Originating in medieval times as a hood that hung over a grate to catch smoke from the fire, the fireplace mantel, or mantelpiece has had many incarnations over time. The term mantelpiece has come to encompass the mantelpiece that is often a type of shelf over the header of the fireplace and the jambs or legs that are usually made of the same material.
During various times in history, the mantelpiece was extremely elaborate in design because the fireplace was the focal point of the room. Nowadays, this is less the case, but this doesn’t diminish the value or appropriateness of the fireplace in a home. In fact, the number of fireplaces in such rooms as the master bedroom, family room or den, in addition to the formal living room add considerable value to a home for resale.
Older mantel designs sometimes included a large panel that extended up towards the ceiling and were typically called chimney breasts or over-mantels. Sometimes these over-mantels were made of the same material as the paneling in the balance of the room, or were designed as a place for the family portrait.

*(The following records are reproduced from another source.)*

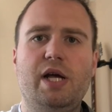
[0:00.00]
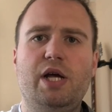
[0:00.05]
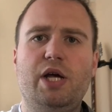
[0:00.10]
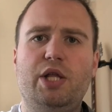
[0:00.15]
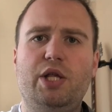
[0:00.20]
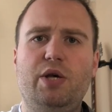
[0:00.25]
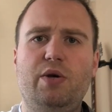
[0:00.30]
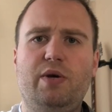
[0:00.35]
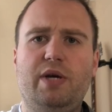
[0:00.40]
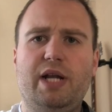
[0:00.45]

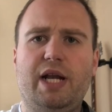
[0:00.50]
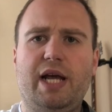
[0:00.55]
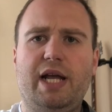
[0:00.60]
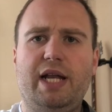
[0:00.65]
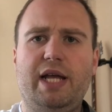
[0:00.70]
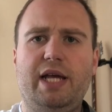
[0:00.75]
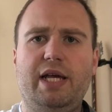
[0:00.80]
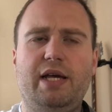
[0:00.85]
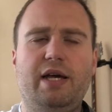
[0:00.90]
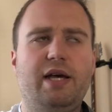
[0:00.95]
the
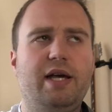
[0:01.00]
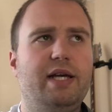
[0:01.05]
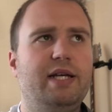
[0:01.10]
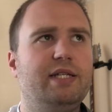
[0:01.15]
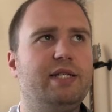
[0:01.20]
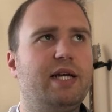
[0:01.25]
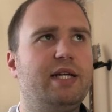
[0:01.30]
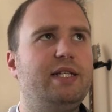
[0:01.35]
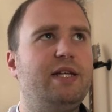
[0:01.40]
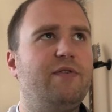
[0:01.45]
ukulele is
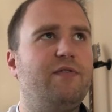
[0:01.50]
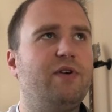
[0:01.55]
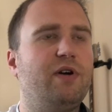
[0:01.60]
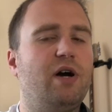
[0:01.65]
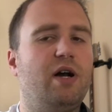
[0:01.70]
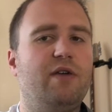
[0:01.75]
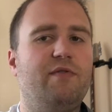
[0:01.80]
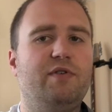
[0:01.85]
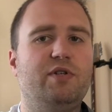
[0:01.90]
a different kind of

Major influences on the historical designs of fireplaces began during the Renaissance and later from England, where the famed architect Inigo Jones introduced the purer Italian designs. Later, fireplace mantels evolved to the more elaborate styles popular during the reign of the French kings, Louis XIV and XV and still later styles of elaborate carved wood originated from the Scottish Adams brothers.
While many mantelpieces were made of carved oak wood in the United States from the 1600s to the 1800s, the common material of the more luxurious fireplaces today are marble and various types of other stone, including granite and limestone. Other fireproof materials, such as glass tile and mosaic tile may also be used for unusual and dramatic designs.
Actually, a fireplace may be as elaborate or simple and made of virtually any material that you wish. There are no “musts” in fireplace mantelpiece design. The most important consideration when deciding to remodel a fireplace is to keep in mind that the design of the mantelpiece should complement the overall design of the room in which it is located.